===== Extracted information =====

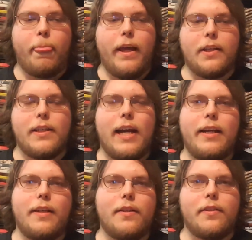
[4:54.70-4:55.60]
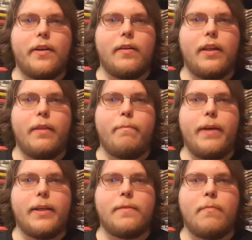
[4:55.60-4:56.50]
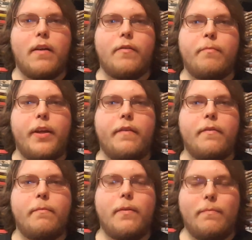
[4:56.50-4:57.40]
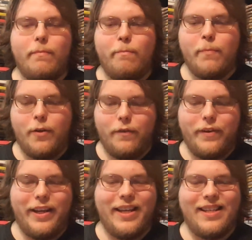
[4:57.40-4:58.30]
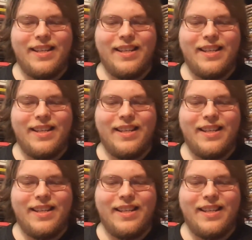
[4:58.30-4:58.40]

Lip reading: It's not necessarily the best movie,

=====

# What to work on:
Working from the records above, reproduce exactly the lines from the one with "[4:56.50-4:57.40]" through the last line, without the pictures.

# Solution to this task:
[4:56.50-4:57.40]
[4:57.40-4:58.30]
[4:58.30-4:58.40]

Lip reading: It's not necessarily the best movie,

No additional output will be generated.